How Does A Decision Tree Work?
A decision tree is a supervised learning algorithm that works for both discrete and continuous variables. It splits the dataset into subsets on the basis of the most significant attribute in the dataset. How the decision tree identifies this attribute and how this splitting is done is decided by the algorithms.
The most significant predictor is designated as the root node, splitting is done to form sub-nodes called decision nodes, and the nodes which do not split further are terminal or leaf nodes.
In the decision tree, the dataset is divided into homogeneous and non-overlapping regions. It follows a top-down approach as the top region presents all the observations at a single place which splits into two or more branches that further split. This approach is also called a greedy approach as it only considers the current node between the worked on without focusing on the future nodes.
The decision tree algorithms will continue running until a stop criteria such as the minimum number of observations etc. is reached.Once a decision tree is built, many nodes may represent outliers or noisy data. Tree pruning method is applied to remove unwanted data. This, in turn, improves the accuracy of the classification model.
To find the accuracy of the model, a test set consisting of test tuples and class labels is used. The percentages of the test set tuples are correctly classified by the model to identify the accuracy of the model. If the model is found to be accurate then it is used to classify the data tuples for which the class labels are not known.
Some of the decision tree algorithms include Hunt’s Algorithm, ID3, CD4.5, and CART.
Example of Creating a Decision Tree
(Example is taken from Data Mining Concepts: Han and Kimber)
#1) Learning Step: The training data is fed into the system to be analyzed by a classification algorithm.

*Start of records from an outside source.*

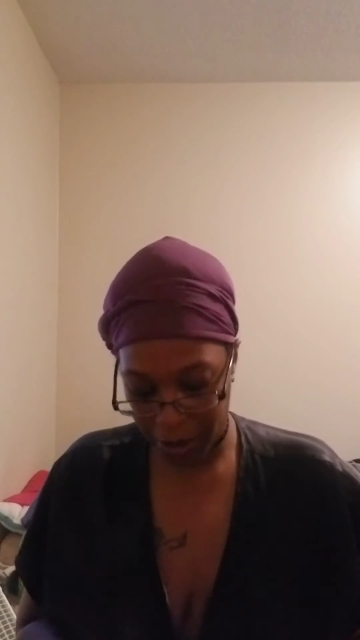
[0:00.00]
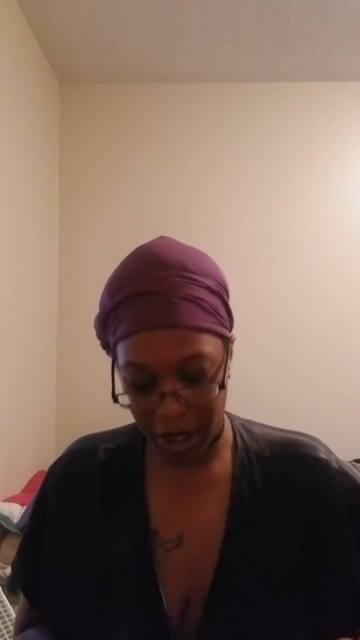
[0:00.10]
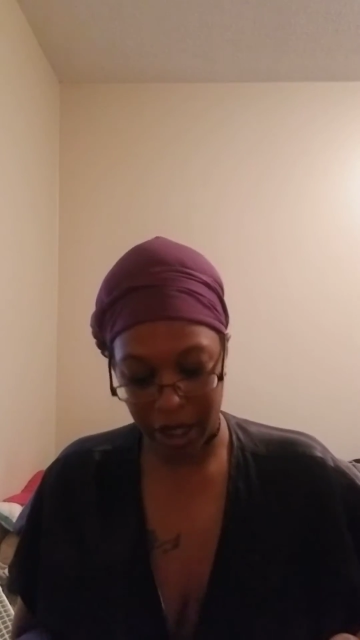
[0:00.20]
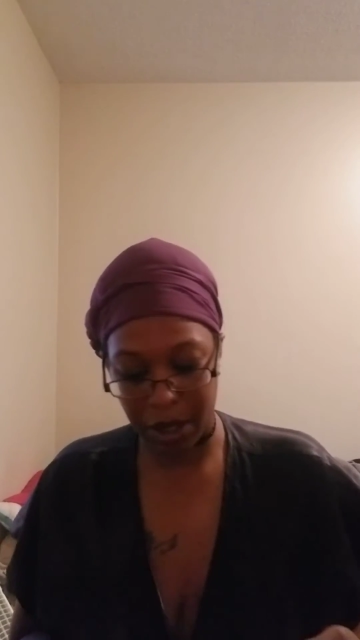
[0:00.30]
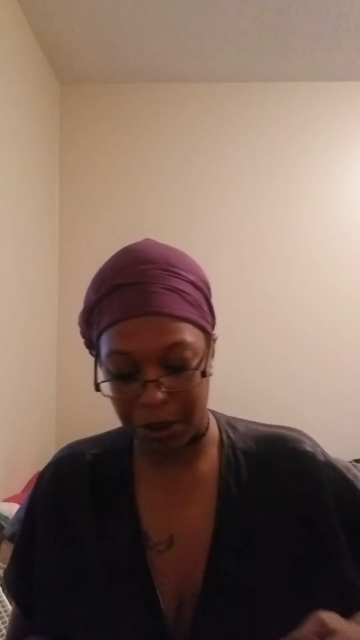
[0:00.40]
of
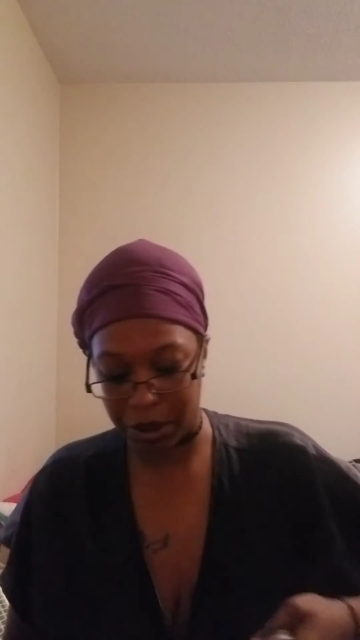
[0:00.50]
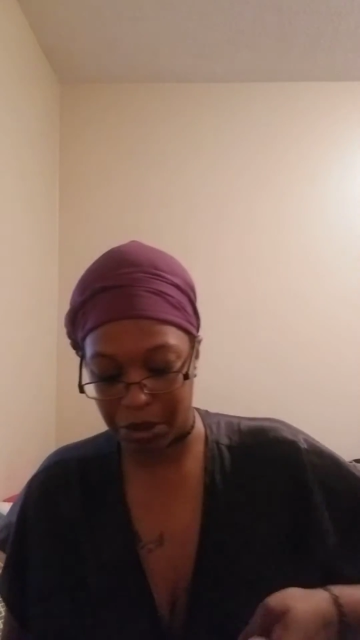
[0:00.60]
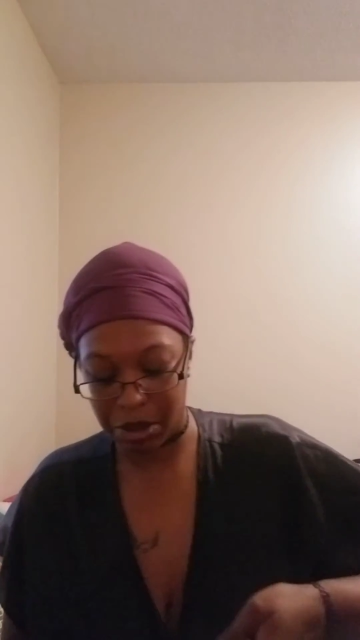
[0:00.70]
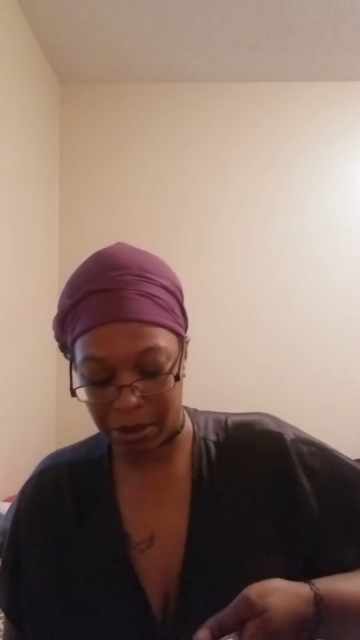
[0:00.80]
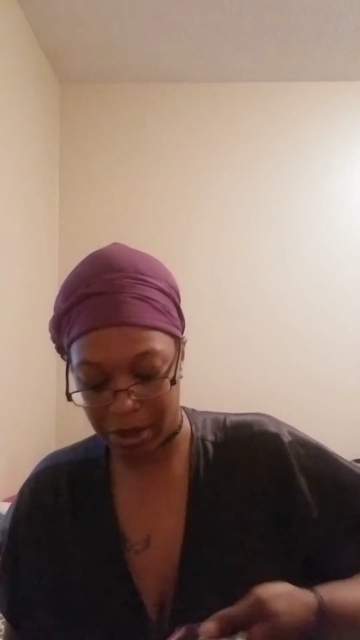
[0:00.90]
y'all going
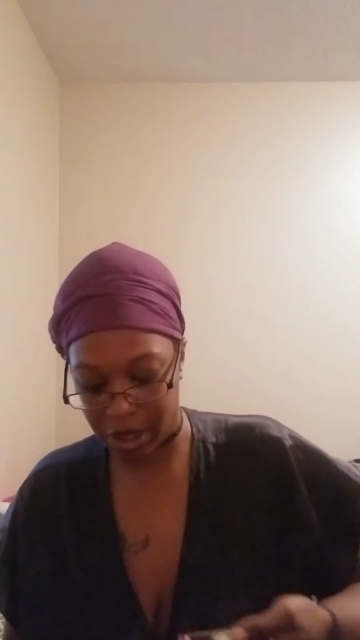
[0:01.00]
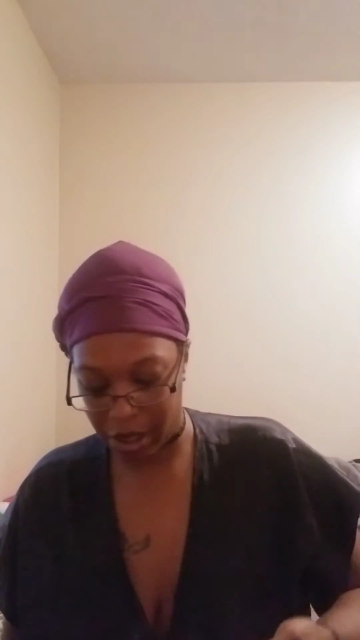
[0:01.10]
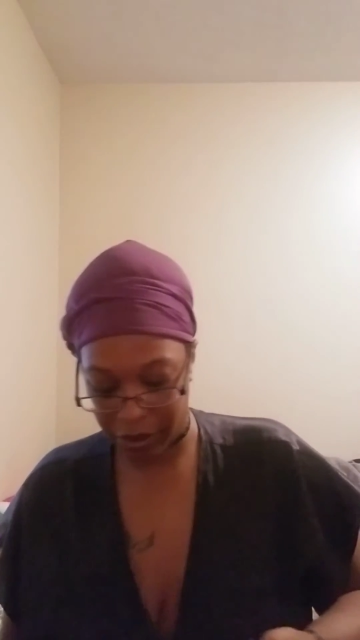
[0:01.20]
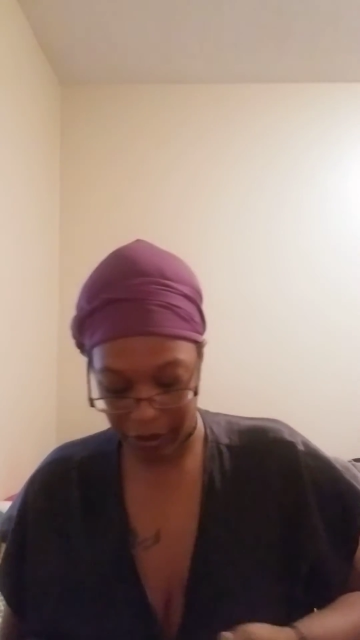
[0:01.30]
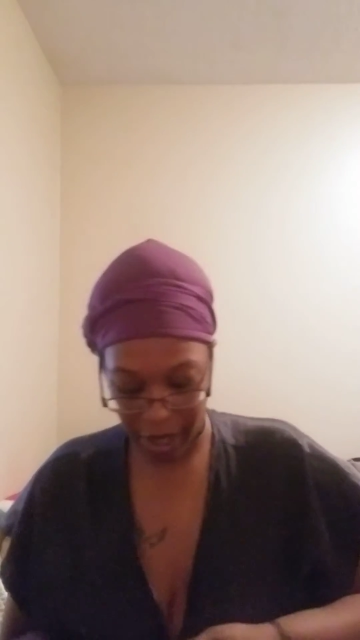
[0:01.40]
through some
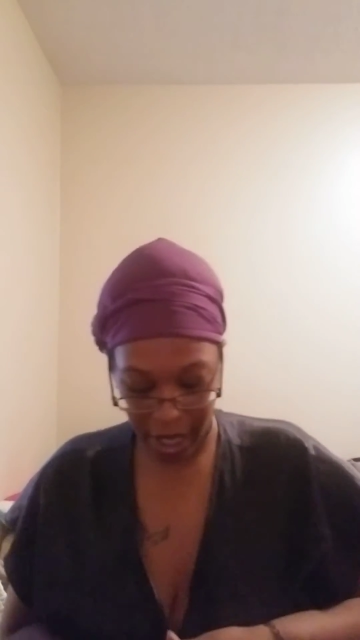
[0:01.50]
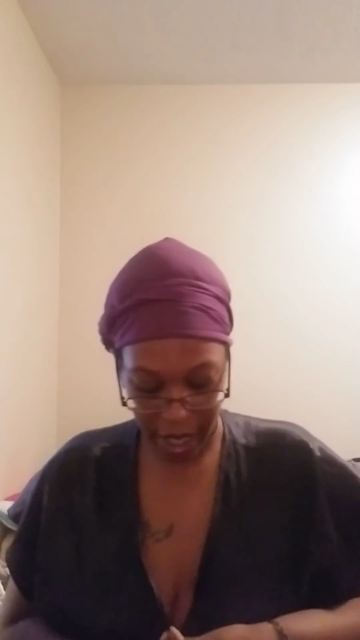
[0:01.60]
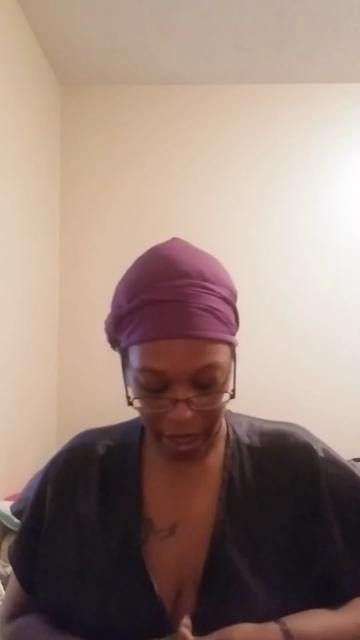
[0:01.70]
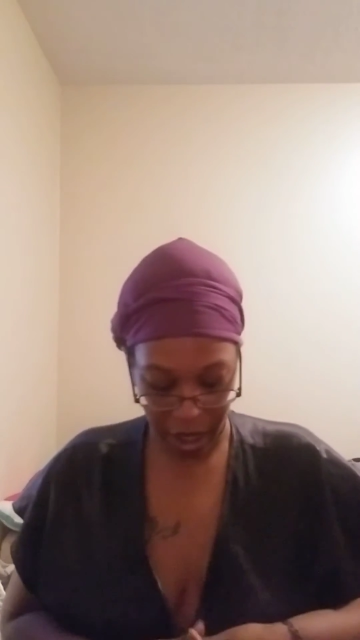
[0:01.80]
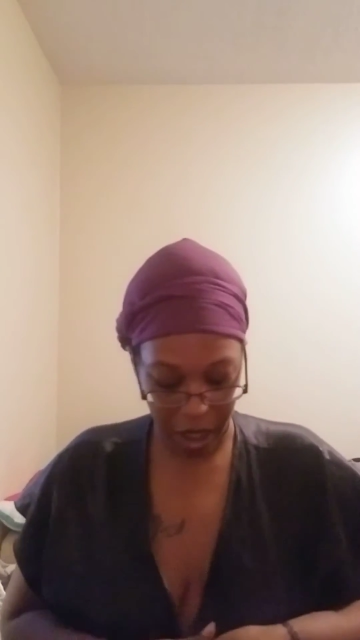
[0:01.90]
stuff. I
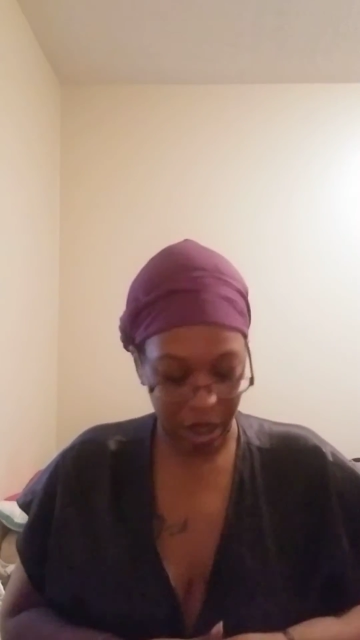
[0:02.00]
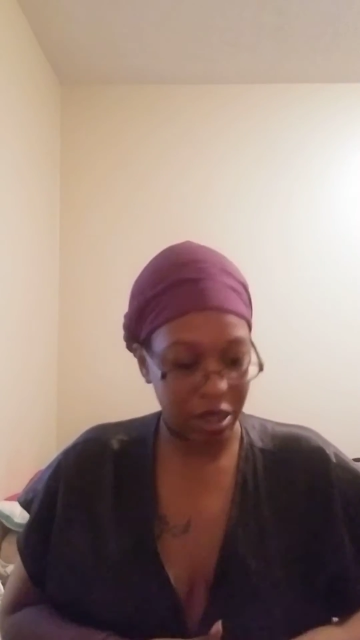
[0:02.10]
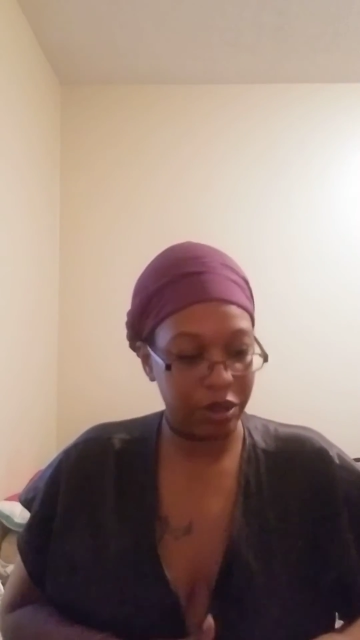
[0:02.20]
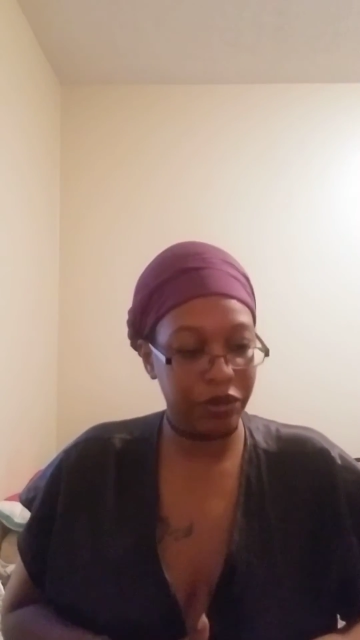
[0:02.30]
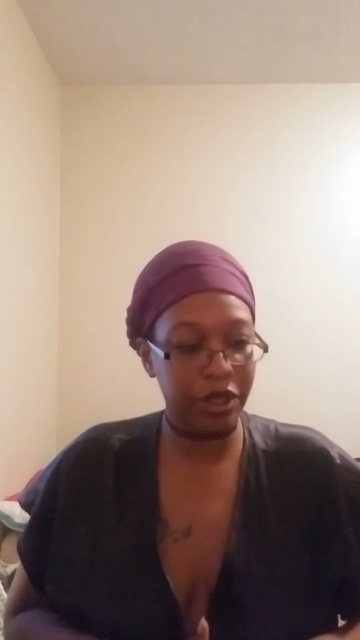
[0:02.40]
had
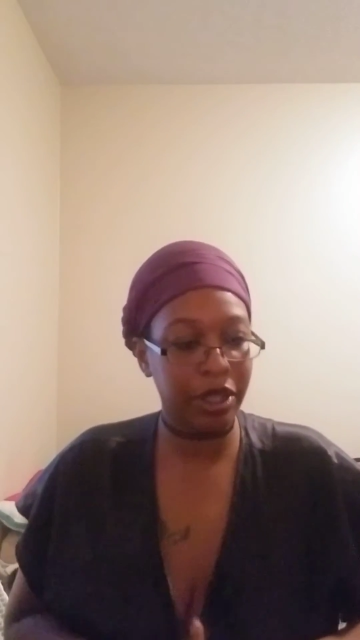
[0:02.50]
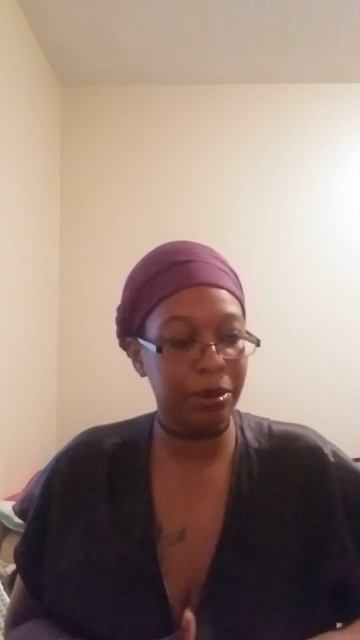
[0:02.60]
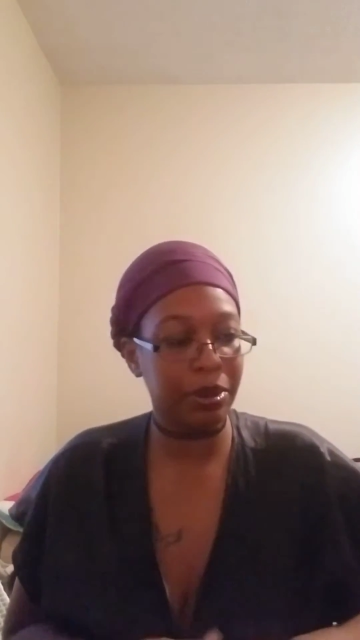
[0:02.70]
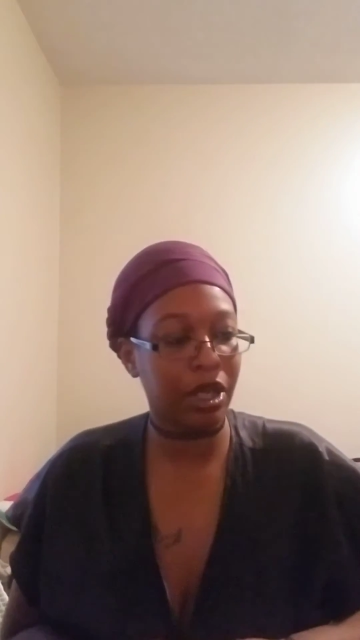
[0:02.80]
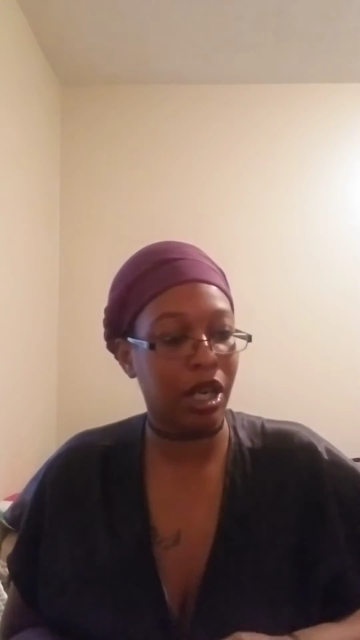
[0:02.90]
cards
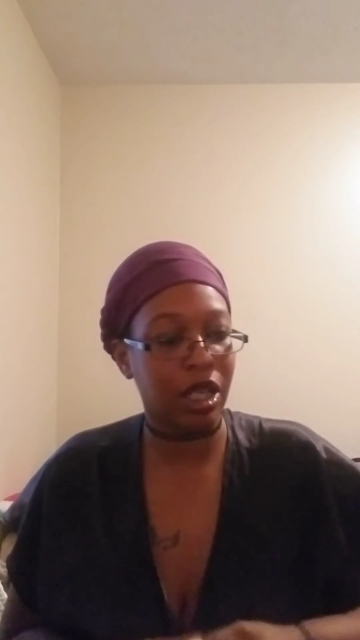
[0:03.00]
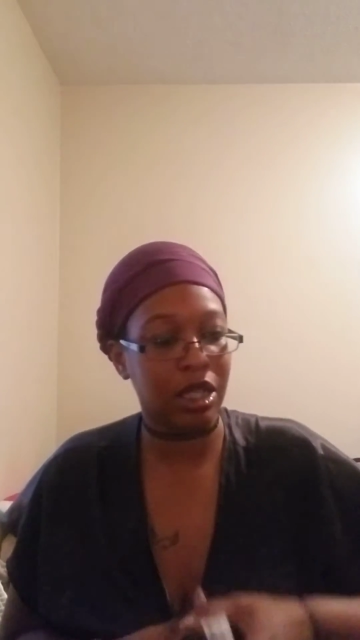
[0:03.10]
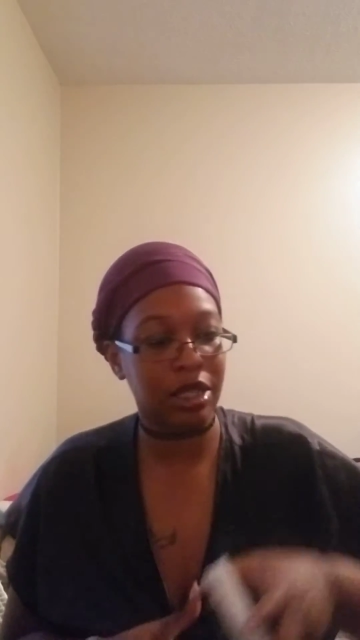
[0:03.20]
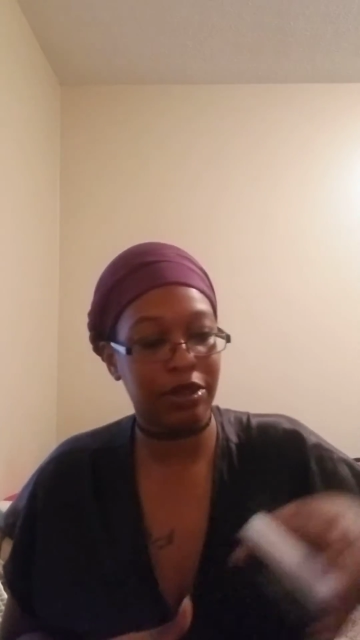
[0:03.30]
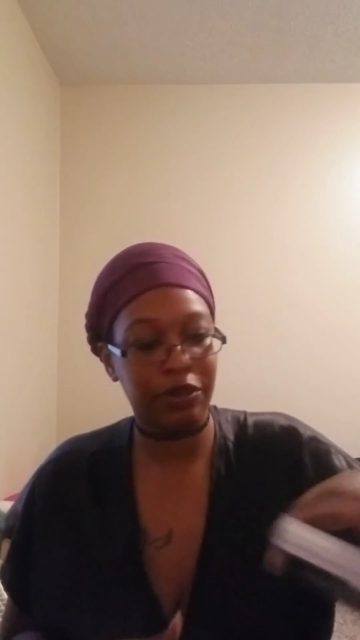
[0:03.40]
flip, cards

In this example, the class label is the attribute i.e. “loan decision”. The model built from this training data is represented in the form of decision rules.
#2) Classification: Test dataset are fed to the model to check the accuracy of the classification rule. If the model gives acceptable results then it is applied to a new dataset with unknown class variables.
Decision Tree Induction Algorithm
Decision Tree Induction
Decision tree induction is the method of learning the decision trees from the training set. The training set consists of attributes and class labels. Applications of decision tree induction include astronomy, financial analysis, medical diagnosis, manufacturing, and production.
A decision tree is a flowchart tree-like structure that is made from training set tuples. The dataset is broken down into smaller subsets and is present in the form of nodes of a tree. The tree structure has a root node, internal nodes or decision nodes, leaf node, and branches.
The root node is the topmost node. It represents the best attribute selected for classification. Internal nodes of the decision nodes represent a test of an attribute of the dataset leaf node or terminal node which represents the classification or decision label. The branches show the outcome of the test performed.
Some decision trees only have binary nodes, that means exactly two branches of a node, while some decision trees are non-binary.
The image below shows the decision tree for the Titanic dataset to predict whether the passenger will survive or not.
CART
CART model i.e. Classification and Regression Models is a decision tree algorithm for building models. Decision Tree model where the target values have a discrete nature is called classification models.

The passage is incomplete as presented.